Twelve children have been denied a place at St Francis Primary School Loughbrickland and are facing having to travel miles to be schooled.
There were more applications than places available at the school and a temporary application for an increase in numbers was refused giving Principal Mr Donal McNally a headache.
The school had asked for 13 additional places but only got one causing the school and parents to ask wonder why the places were turned down when other schools were given extra places. The Education Department said the reasoning behind this is that the children live within travelling distance of similar schools.
Talking about the problem the principal explained that after all those children with siblings already at the school had been admitted there was no more room.
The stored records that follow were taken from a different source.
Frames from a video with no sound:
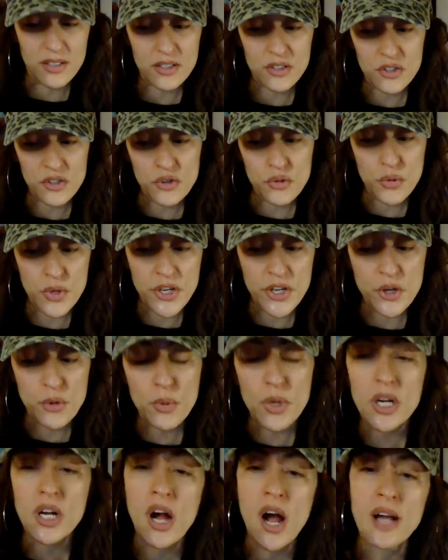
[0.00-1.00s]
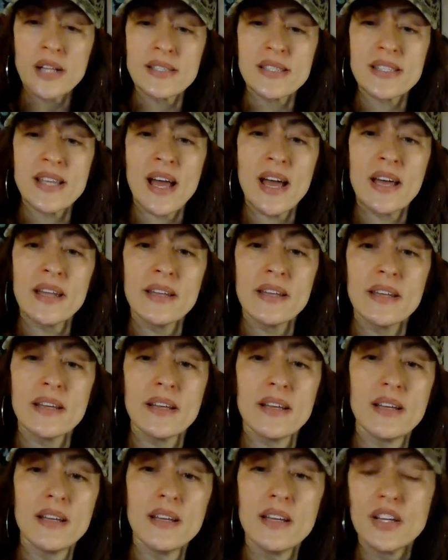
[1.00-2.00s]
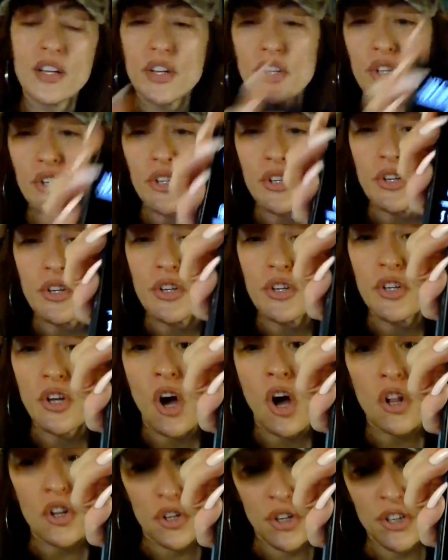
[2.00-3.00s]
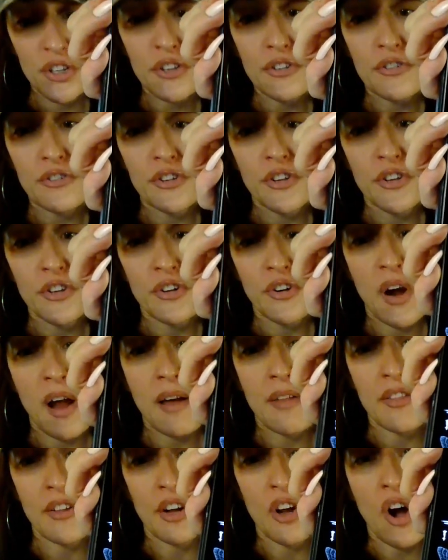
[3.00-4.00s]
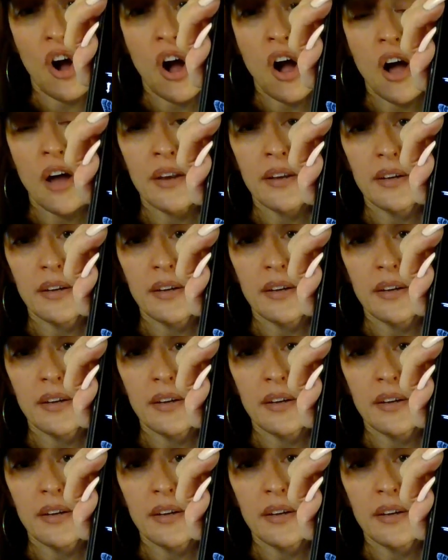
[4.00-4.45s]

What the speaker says: You hear what God said? Y'all are going to feel the wrath of God.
He said that the 12 children not being admitted are 12 new families and that the school will lose about 15 younger siblings. Mr McNally pointed out that turning the children away will result in the subsequent loss of income estimated to be at least £25,000 in the first year and £100,000 in the first three years.
Many of the parents are shocked that their children have been refused especially as some of them can even see the school from their house. They feel it doesn’t make sense that young children will have to travel six miles to school and home each day when there is a school on their own doorstep. A stream of letters and meetings has failed to convince the department. 83 schools did get permission to go over their limit and the parents in this village feel the government’s claimed enthusiasm for local communities has been ignored in their case.
Some parents haven’t opted for another school and are considering simply turning up in September but the school wouldn’t get paid.
Councillor John Hanna has described the situation as a numbers game. “A level of flexibility is needed,” he said. “The system has become too authoritarian.”